## Brief
Each entry is to be retyped without alteration, and no picture is to be included.

## Extracted records
=======

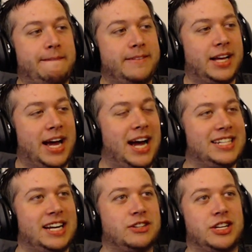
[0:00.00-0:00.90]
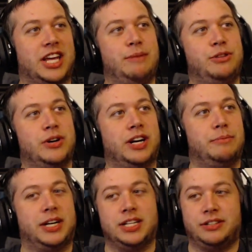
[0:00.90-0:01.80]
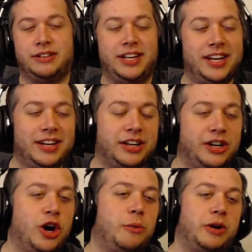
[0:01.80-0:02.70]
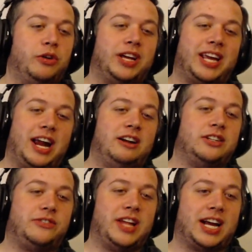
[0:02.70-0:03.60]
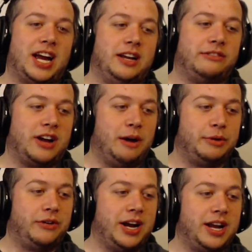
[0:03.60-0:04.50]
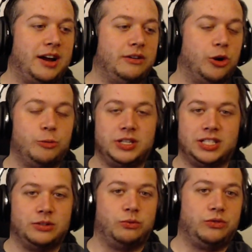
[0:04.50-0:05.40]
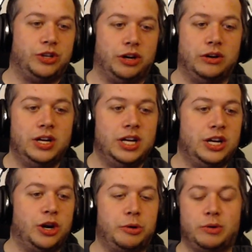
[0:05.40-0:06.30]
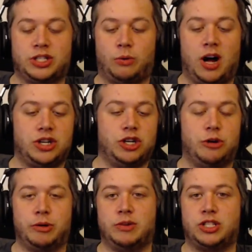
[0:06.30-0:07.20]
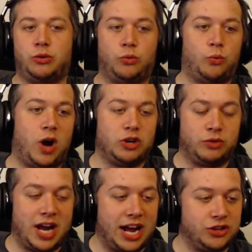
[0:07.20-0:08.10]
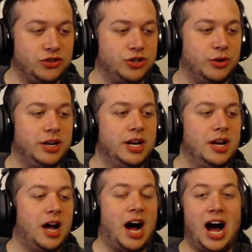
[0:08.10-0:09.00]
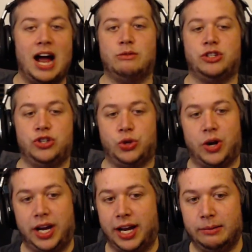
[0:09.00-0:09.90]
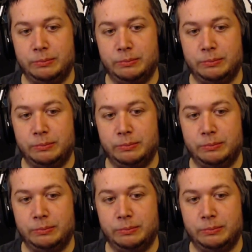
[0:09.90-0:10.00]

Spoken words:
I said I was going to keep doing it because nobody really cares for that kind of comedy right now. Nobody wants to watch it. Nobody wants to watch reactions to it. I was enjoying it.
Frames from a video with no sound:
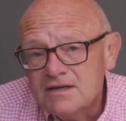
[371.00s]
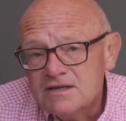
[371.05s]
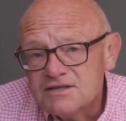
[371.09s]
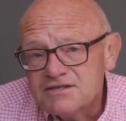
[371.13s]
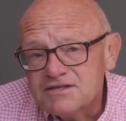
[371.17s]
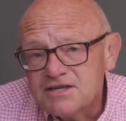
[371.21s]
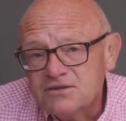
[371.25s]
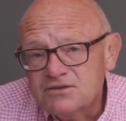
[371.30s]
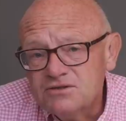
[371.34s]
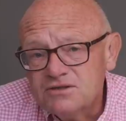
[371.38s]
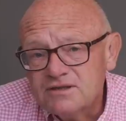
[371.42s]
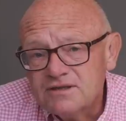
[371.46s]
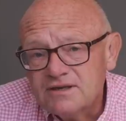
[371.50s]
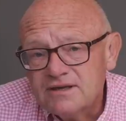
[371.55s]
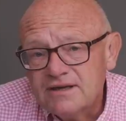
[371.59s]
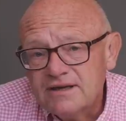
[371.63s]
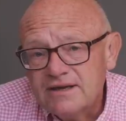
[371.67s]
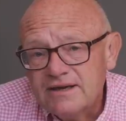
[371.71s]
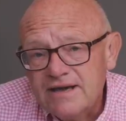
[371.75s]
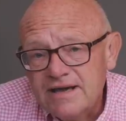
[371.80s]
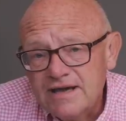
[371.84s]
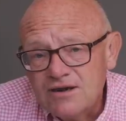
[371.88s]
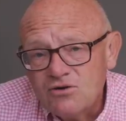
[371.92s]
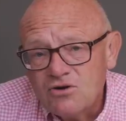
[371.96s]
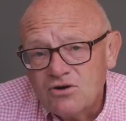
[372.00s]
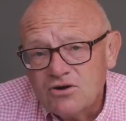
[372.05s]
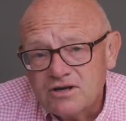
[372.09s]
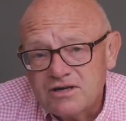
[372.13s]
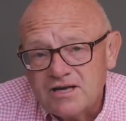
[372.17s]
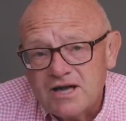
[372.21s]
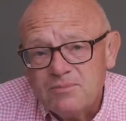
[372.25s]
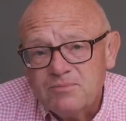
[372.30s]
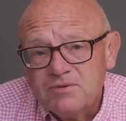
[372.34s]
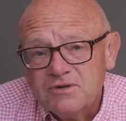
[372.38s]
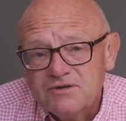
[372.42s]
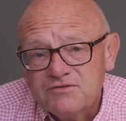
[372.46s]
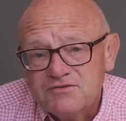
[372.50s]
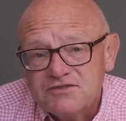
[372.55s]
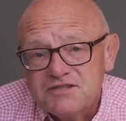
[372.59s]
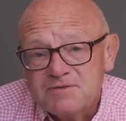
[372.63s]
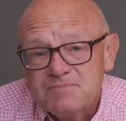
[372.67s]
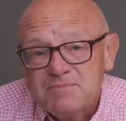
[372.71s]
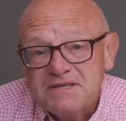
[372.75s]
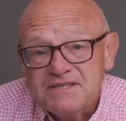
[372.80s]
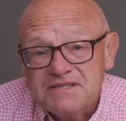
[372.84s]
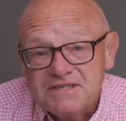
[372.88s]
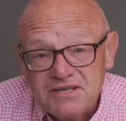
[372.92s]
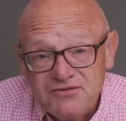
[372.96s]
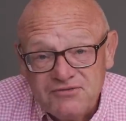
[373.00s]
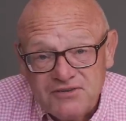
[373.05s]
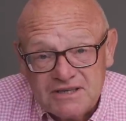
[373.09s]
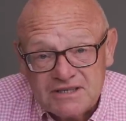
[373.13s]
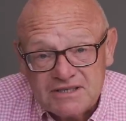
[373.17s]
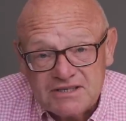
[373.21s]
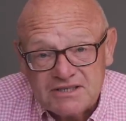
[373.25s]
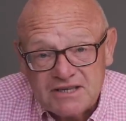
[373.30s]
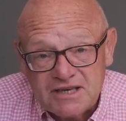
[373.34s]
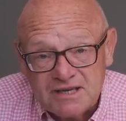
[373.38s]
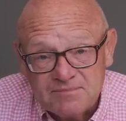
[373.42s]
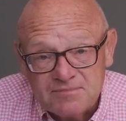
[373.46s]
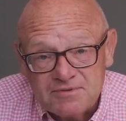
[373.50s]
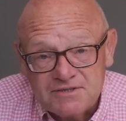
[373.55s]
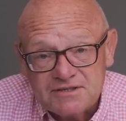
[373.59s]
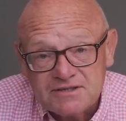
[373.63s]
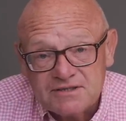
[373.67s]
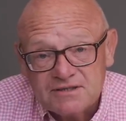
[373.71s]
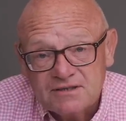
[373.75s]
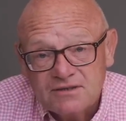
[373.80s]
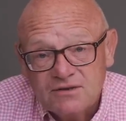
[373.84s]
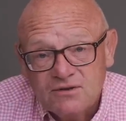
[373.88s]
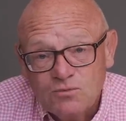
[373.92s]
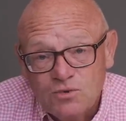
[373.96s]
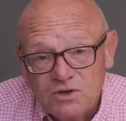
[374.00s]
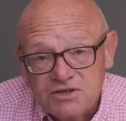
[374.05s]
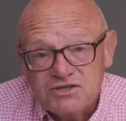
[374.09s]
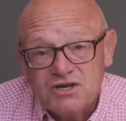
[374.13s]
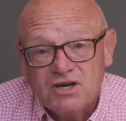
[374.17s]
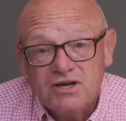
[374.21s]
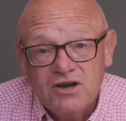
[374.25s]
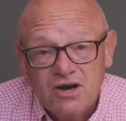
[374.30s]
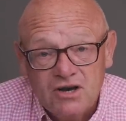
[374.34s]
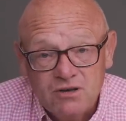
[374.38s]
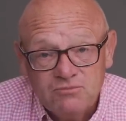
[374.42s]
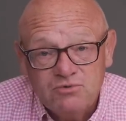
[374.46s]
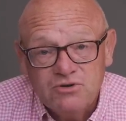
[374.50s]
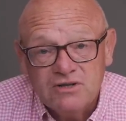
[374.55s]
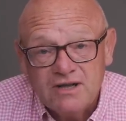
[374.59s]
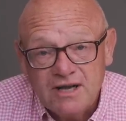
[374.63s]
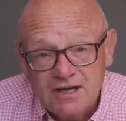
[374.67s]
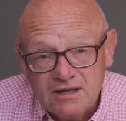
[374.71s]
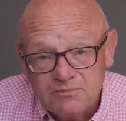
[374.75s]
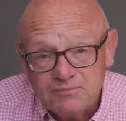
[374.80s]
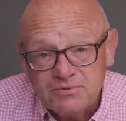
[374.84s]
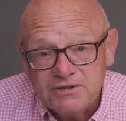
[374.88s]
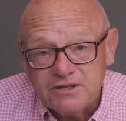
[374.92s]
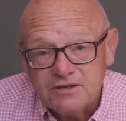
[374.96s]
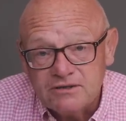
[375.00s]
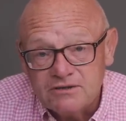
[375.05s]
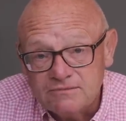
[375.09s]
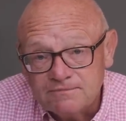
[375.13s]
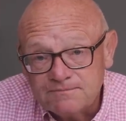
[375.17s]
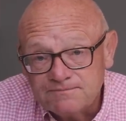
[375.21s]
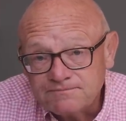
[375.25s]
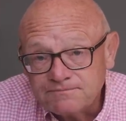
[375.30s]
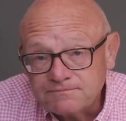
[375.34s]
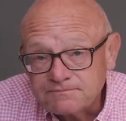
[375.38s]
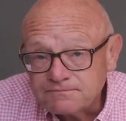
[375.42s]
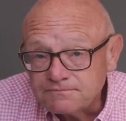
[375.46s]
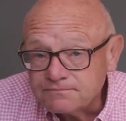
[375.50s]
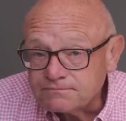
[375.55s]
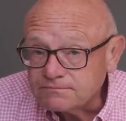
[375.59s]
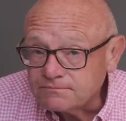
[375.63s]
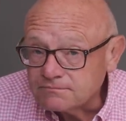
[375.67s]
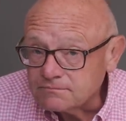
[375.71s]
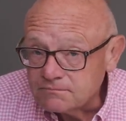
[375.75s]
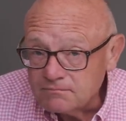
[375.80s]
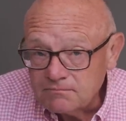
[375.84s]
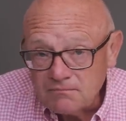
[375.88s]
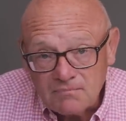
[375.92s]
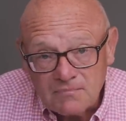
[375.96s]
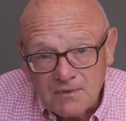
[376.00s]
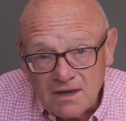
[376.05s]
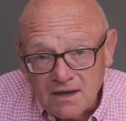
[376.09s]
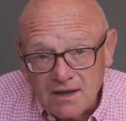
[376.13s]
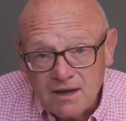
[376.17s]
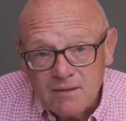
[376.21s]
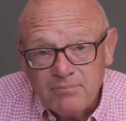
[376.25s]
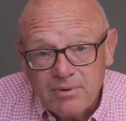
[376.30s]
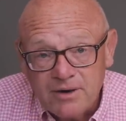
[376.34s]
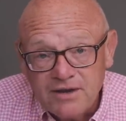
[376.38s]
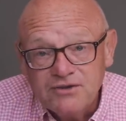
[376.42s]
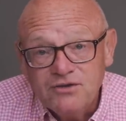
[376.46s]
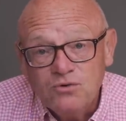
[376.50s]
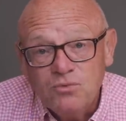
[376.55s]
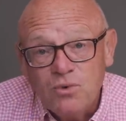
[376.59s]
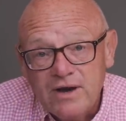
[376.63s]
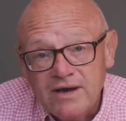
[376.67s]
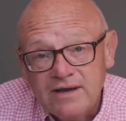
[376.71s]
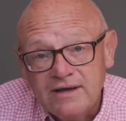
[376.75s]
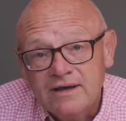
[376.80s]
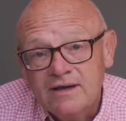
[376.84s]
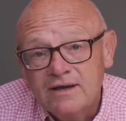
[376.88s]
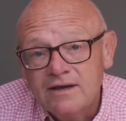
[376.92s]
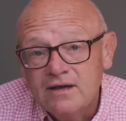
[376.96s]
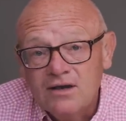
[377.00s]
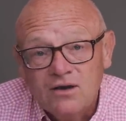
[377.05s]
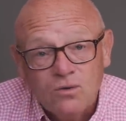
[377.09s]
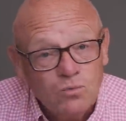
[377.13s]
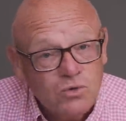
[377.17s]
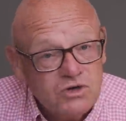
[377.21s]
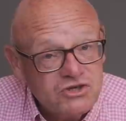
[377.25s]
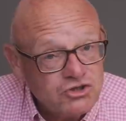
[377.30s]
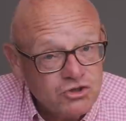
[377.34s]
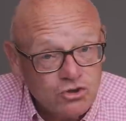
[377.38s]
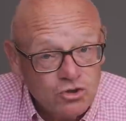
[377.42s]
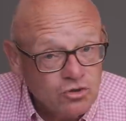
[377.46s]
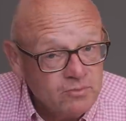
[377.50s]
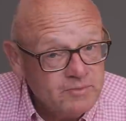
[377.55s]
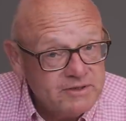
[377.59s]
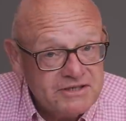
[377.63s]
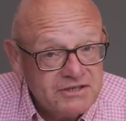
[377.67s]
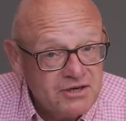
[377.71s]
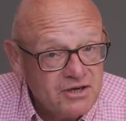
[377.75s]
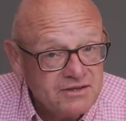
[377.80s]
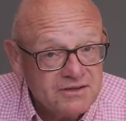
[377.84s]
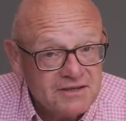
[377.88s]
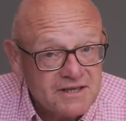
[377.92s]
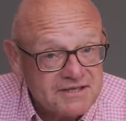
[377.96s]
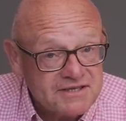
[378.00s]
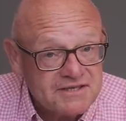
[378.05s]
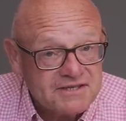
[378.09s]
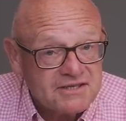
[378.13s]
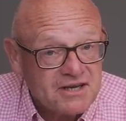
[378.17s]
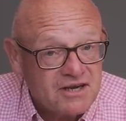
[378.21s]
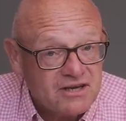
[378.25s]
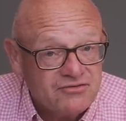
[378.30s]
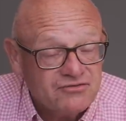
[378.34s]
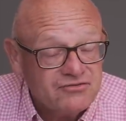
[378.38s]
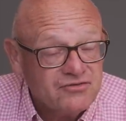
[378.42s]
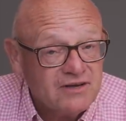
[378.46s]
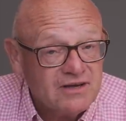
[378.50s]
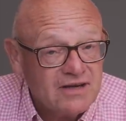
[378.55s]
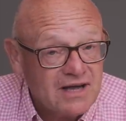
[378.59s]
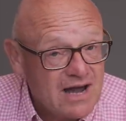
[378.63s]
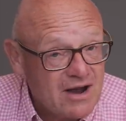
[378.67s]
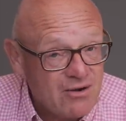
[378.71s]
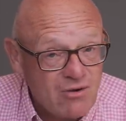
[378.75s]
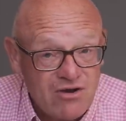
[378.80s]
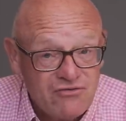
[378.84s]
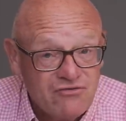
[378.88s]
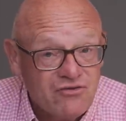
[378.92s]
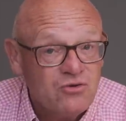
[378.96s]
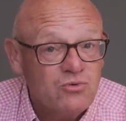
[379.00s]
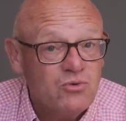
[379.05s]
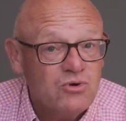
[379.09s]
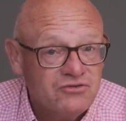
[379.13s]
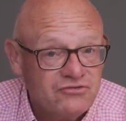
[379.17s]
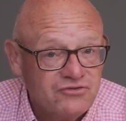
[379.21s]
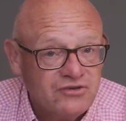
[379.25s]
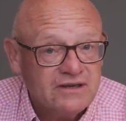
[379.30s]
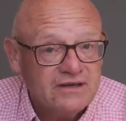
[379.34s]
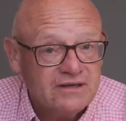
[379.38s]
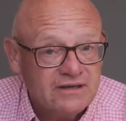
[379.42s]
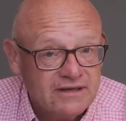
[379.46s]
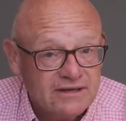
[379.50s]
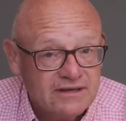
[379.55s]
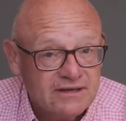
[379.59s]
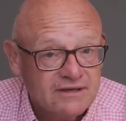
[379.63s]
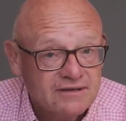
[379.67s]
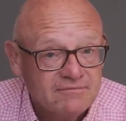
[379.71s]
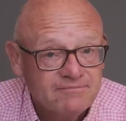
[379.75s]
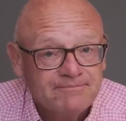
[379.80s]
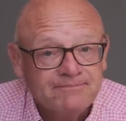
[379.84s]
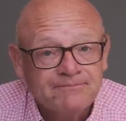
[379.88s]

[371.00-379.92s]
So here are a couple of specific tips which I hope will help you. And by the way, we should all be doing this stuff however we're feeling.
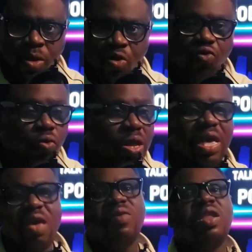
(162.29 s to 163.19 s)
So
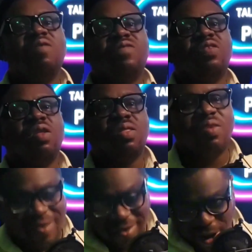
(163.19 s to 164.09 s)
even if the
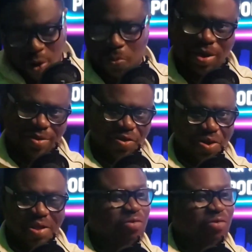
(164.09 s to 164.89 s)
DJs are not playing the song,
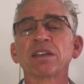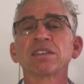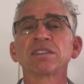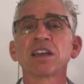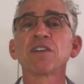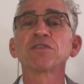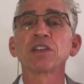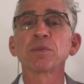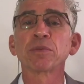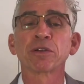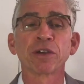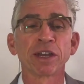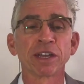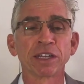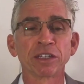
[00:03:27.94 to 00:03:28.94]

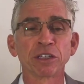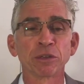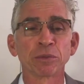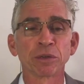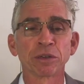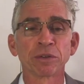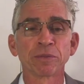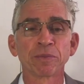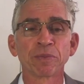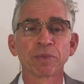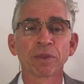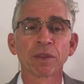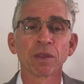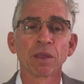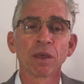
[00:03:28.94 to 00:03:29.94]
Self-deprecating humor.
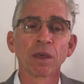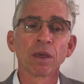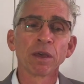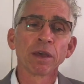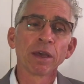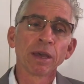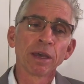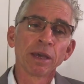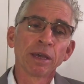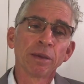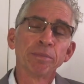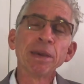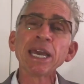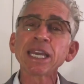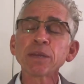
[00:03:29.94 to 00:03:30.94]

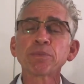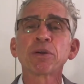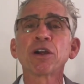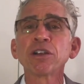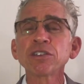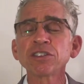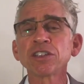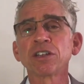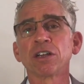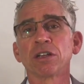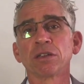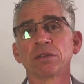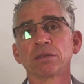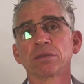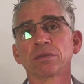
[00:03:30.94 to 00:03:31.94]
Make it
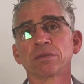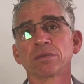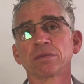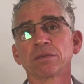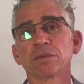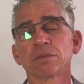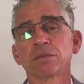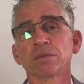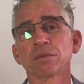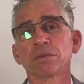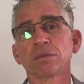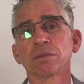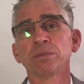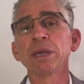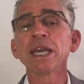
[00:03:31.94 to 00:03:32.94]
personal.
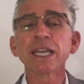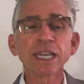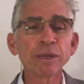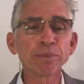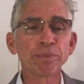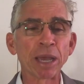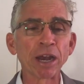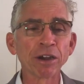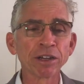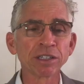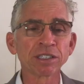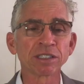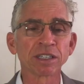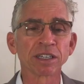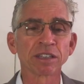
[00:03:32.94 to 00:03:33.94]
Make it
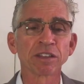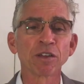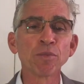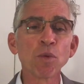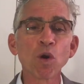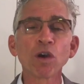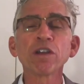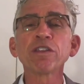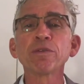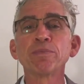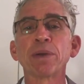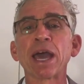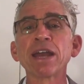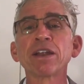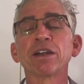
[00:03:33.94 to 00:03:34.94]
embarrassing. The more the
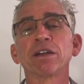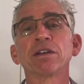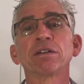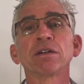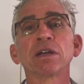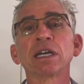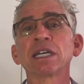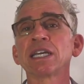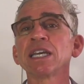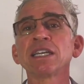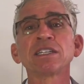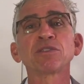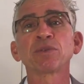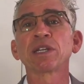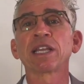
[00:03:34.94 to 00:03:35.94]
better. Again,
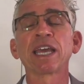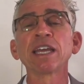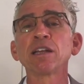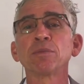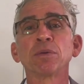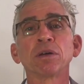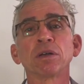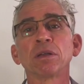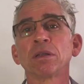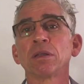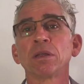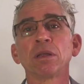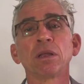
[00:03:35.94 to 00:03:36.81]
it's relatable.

=======

## Output below
[0:00.00-0:00.90]
[0:00.90-0:01.80]
[0:01.80-0:02.70]
[0:02.70-0:03.60]
[0:03.60-0:04.50]
[0:04.50-0:05.40]
[0:05.40-0:06.30]
[0:06.30-0:07.20]
[0:07.20-0:08.10]
[0:08.10-0:09.00]
[0:09.00-0:09.90]
[0:09.90-0:10.00]

Spoken words:
I said I was going to keep doing it because nobody really cares for that kind of comedy right now. Nobody wants to watch it. Nobody wants to watch reactions to it. I was enjoying it.
Frames from a video with no sound:
[371.00s]
[371.05s]
[371.09s]
[371.13s]
[371.17s]
[371.21s]
[371.25s]
[371.30s]
[371.34s]
[371.38s]
[371.42s]
[371.46s]
[371.50s]
[371.55s]
[371.59s]
[371.63s]
[371.67s]
[371.71s]
[371.75s]
[371.80s]
[371.84s]
[371.88s]
[371.92s]
[371.96s]
[372.00s]
[372.05s]
[372.09s]
[372.13s]
[372.17s]
[372.21s]
[372.25s]
[372.30s]
[372.34s]
[372.38s]
[372.42s]
[372.46s]
[372.50s]
[372.55s]
[372.59s]
[372.63s]
[372.67s]
[372.71s]
[372.75s]
[372.80s]
[372.84s]
[372.88s]
[372.92s]
[372.96s]
[373.00s]
[373.05s]
[373.09s]
[373.13s]
[373.17s]
[373.21s]
[373.25s]
[373.30s]
[373.34s]
[373.38s]
[373.42s]
[373.46s]
[373.50s]
[373.55s]
[373.59s]
[373.63s]
[373.67s]
[373.71s]
[373.75s]
[373.80s]
[373.84s]
[373.88s]
[373.92s]
[373.96s]
[374.00s]
[374.05s]
[374.09s]
[374.13s]
[374.17s]
[374.21s]
[374.25s]
[374.30s]
[374.34s]
[374.38s]
[374.42s]
[374.46s]
[374.50s]
[374.55s]
[374.59s]
[374.63s]
[374.67s]
[374.71s]
[374.75s]
[374.80s]
[374.84s]
[374.88s]
[374.92s]
[374.96s]
[375.00s]
[375.05s]
[375.09s]
[375.13s]
[375.17s]
[375.21s]
[375.25s]
[375.30s]
[375.34s]
[375.38s]
[375.42s]
[375.46s]
[375.50s]
[375.55s]
[375.59s]
[375.63s]
[375.67s]
[375.71s]
[375.75s]
[375.80s]
[375.84s]
[375.88s]
[375.92s]
[375.96s]
[376.00s]
[376.05s]
[376.09s]
[376.13s]
[376.17s]
[376.21s]
[376.25s]
[376.30s]
[376.34s]
[376.38s]
[376.42s]
[376.46s]
[376.50s]
[376.55s]
[376.59s]
[376.63s]
[376.67s]
[376.71s]
[376.75s]
[376.80s]
[376.84s]
[376.88s]
[376.92s]
[376.96s]
[377.00s]
[377.05s]
[377.09s]
[377.13s]
[377.17s]
[377.21s]
[377.25s]
[377.30s]
[377.34s]
[377.38s]
[377.42s]
[377.46s]
[377.50s]
[377.55s]
[377.59s]
[377.63s]
[377.67s]
[377.71s]
[377.75s]
[377.80s]
[377.84s]
[377.88s]
[377.92s]
[377.96s]
[378.00s]
[378.05s]
[378.09s]
[378.13s]
[378.17s]
[378.21s]
[378.25s]
[378.30s]
[378.34s]
[378.38s]
[378.42s]
[378.46s]
[378.50s]
[378.55s]
[378.59s]
[378.63s]
[378.67s]
[378.71s]
[378.75s]
[378.80s]
[378.84s]
[378.88s]
[378.92s]
[378.96s]
[379.00s]
[379.05s]
[379.09s]
[379.13s]
[379.17s]
[379.21s]
[379.25s]
[379.30s]
[379.34s]
[379.38s]
[379.42s]
[379.46s]
[379.50s]
[379.55s]
[379.59s]
[379.63s]
[379.67s]
[379.71s]
[379.75s]
[379.80s]
[379.84s]
[379.88s]

[371.00-379.92s]
So here are a couple of specific tips which I hope will help you. And by the way, we should all be doing this stuff however we're feeling.
(162.29 s to 163.19 s)
So
(163.19 s to 164.09 s)
even if the
(164.09 s to 164.89 s)
DJs are not playing the song,
[00:03:27.94 to 00:03:28.94]

[00:03:28.94 to 00:03:29.94]
Self-deprecating humor.
[00:03:29.94 to 00:03:30.94]

[00:03:30.94 to 00:03:31.94]
Make it
[00:03:31.94 to 00:03:32.94]
personal.
[00:03:32.94 to 00:03:33.94]
Make it
[00:03:33.94 to 00:03:34.94]
embarrassing. The more the
[00:03:34.94 to 00:03:35.94]
better. Again,
[00:03:35.94 to 00:03:36.81]
it's relatable.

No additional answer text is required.